Puisse cet éloge engager un être aux « yeux fertiles » à se faire, sous l'égide de Cézanne, contemplatif acharné, le chantre d'un pays en péril. A se tenir à l'affût, en chaque parcelle, aussi longtemps qu'elle ne l'aura pas établi, restauré, dans la plénitude de ses sens.
Et puisse-t-il encore être une célébration des éléments dans leur virulence de midi, leur tendresse des crépuscules, quand l'indigo des lavandes se diffuse ainsi qu'en l'eau d'un bain, afin qu'on y perçoive la chance, donnée là, de vivre haut, Provence de la soif et du cri, de la saveur et du mutisme. (La réticence sous le vivat.)
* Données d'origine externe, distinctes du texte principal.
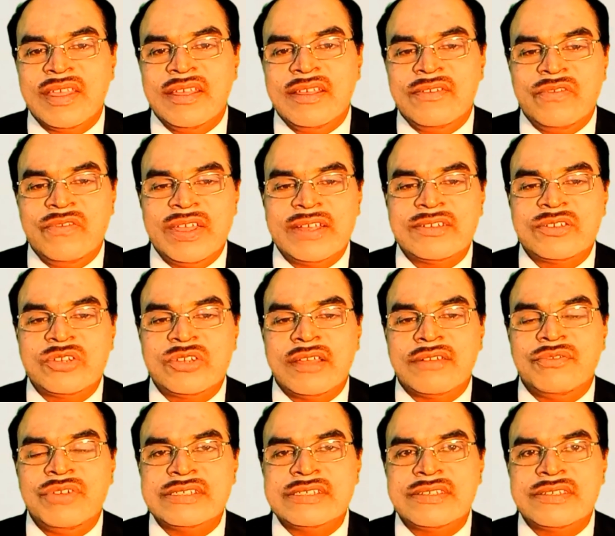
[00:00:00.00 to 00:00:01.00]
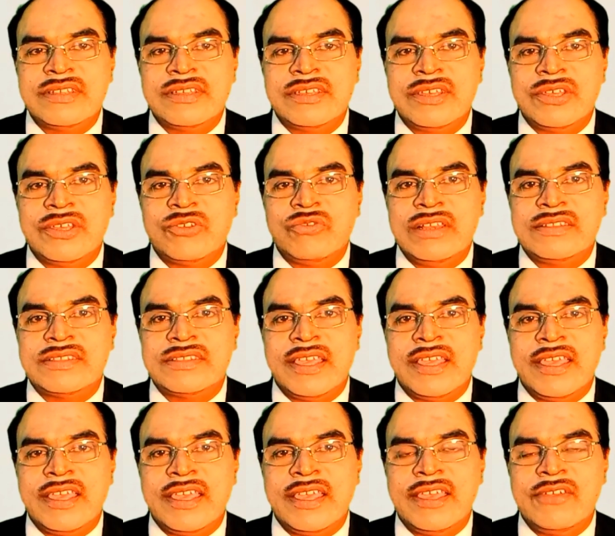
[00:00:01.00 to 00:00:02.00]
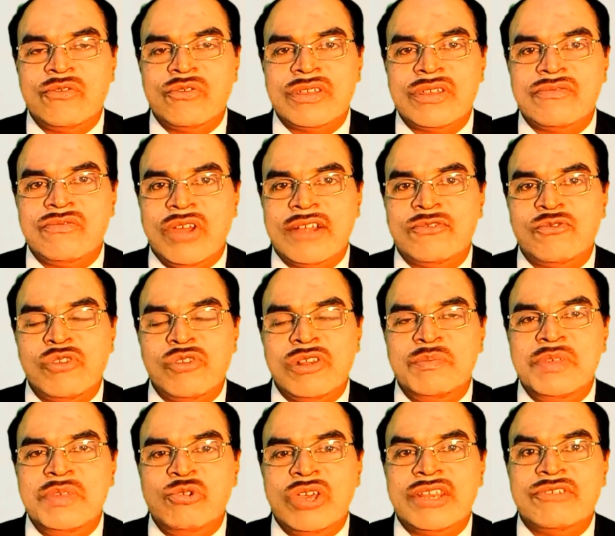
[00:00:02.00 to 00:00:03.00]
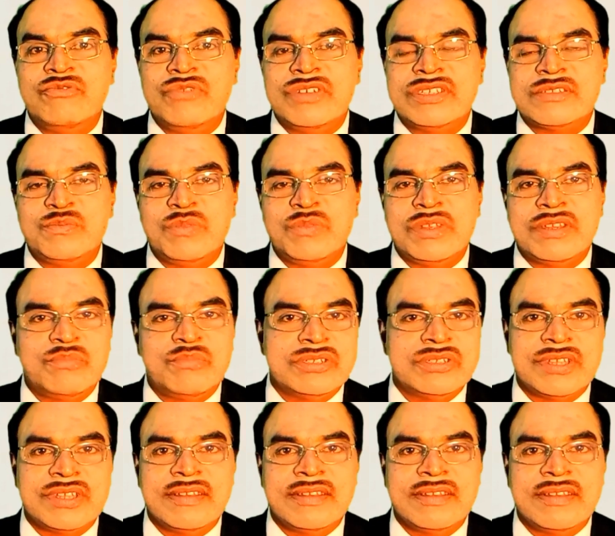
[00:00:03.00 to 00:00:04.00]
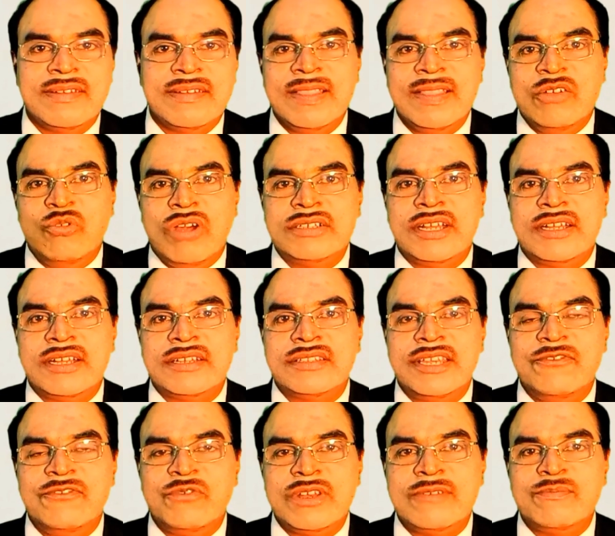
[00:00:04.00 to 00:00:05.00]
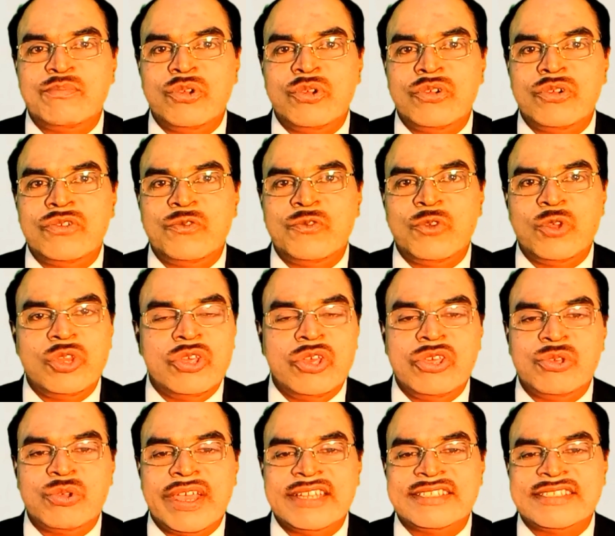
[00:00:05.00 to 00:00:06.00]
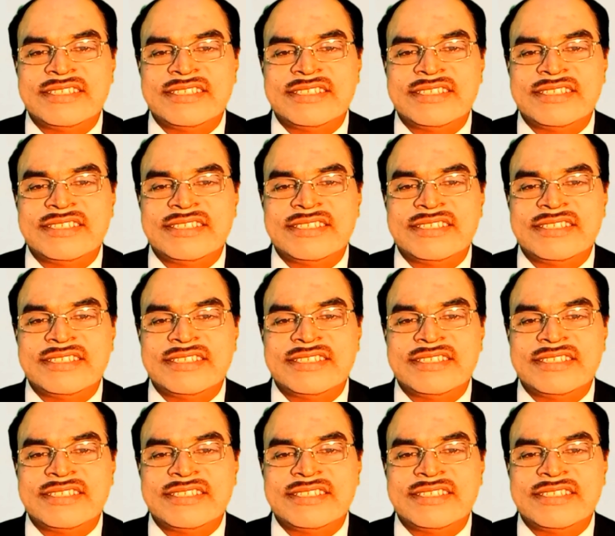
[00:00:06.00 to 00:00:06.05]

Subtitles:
Vector West, it will say what will be your investment position. What are the different portfolio you can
Provence encore des « coeurs d'amour épris » ? Et le creuset de l'alchimiste où le mieux se fondraient deux moi ardents ? Beaucoup l'assurent ; mais que celui qui se fera le miniaturiste et le fresquiste de ce pays n'y vienne qu'après avoir prononcé ses voeux. Et s'il y venait en couple, ah ! qu'il ne quitte, avec celle qu'il aime, les couverts, les renfoncements, les anfractuosités : c'est dans un climat semblable, aussi exposé au regard de Dieu quand il se penche sur la Provence, qu'Orphée perdit son Eurydice.